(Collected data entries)
......
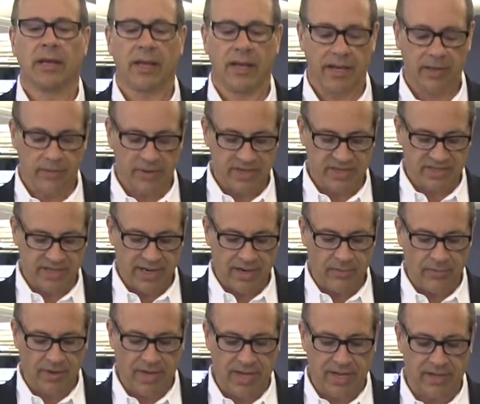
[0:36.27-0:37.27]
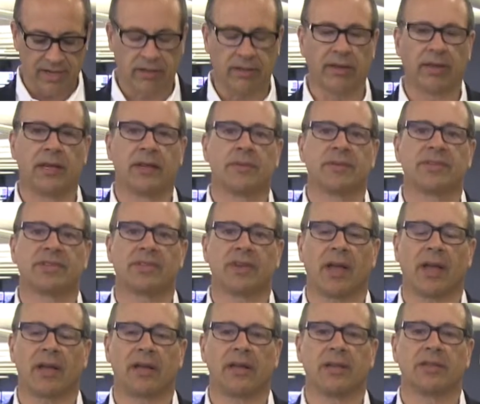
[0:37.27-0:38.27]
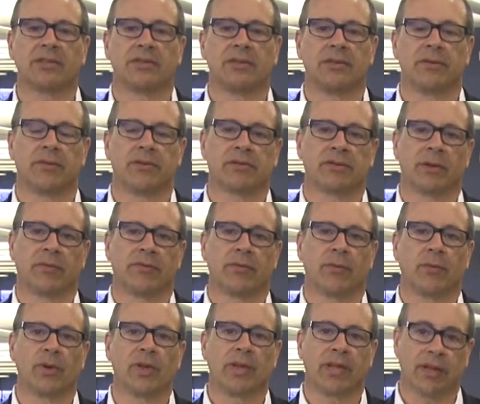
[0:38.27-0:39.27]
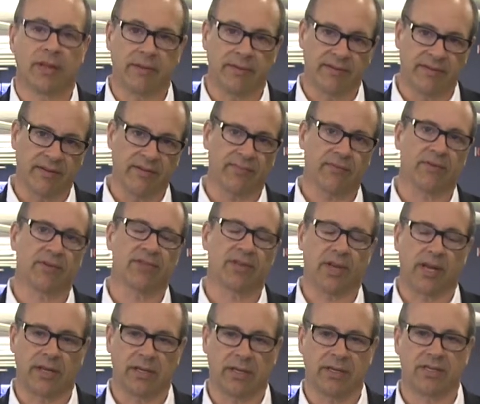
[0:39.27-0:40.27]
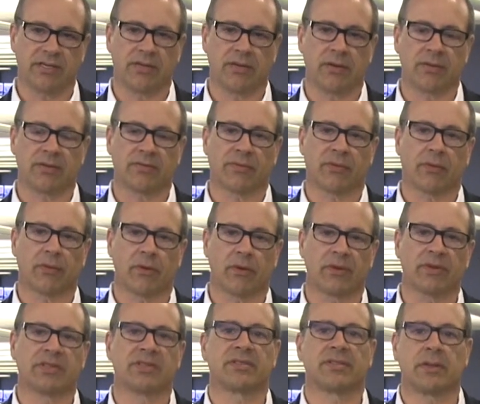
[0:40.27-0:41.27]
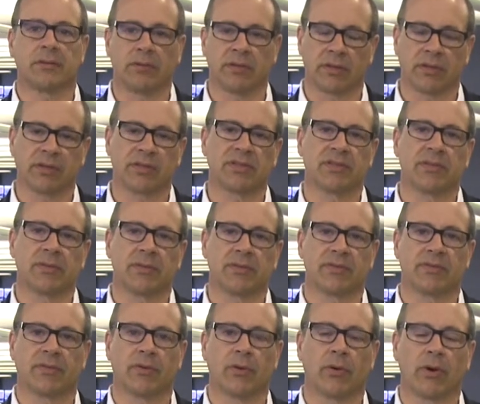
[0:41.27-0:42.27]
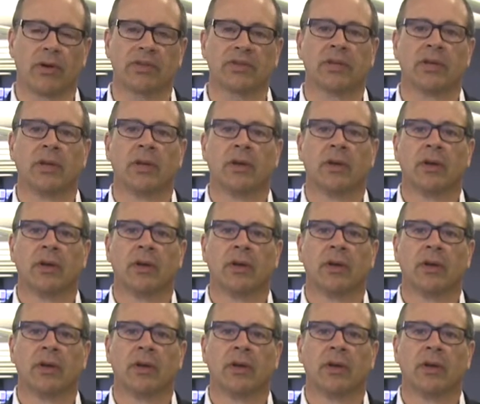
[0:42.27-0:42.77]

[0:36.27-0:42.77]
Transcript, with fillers: Anyways, ironically, it was Chinese news over the weekend, different Chinese news, of course, stimulus news, of course,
......
## Description of the task:
Reproduce all of the entries word for word, skipping any pictures they hold.

## Solution for this task:
[0:36.27-0:37.27]
[0:37.27-0:38.27]
[0:38.27-0:39.27]
[0:39.27-0:40.27]
[0:40.27-0:41.27]
[0:41.27-0:42.27]
[0:42.27-0:42.77]

[0:36.27-0:42.77]
Transcript, with fillers: Anyways, ironically, it was Chinese news over the weekend, different Chinese news, of course, stimulus news, of course,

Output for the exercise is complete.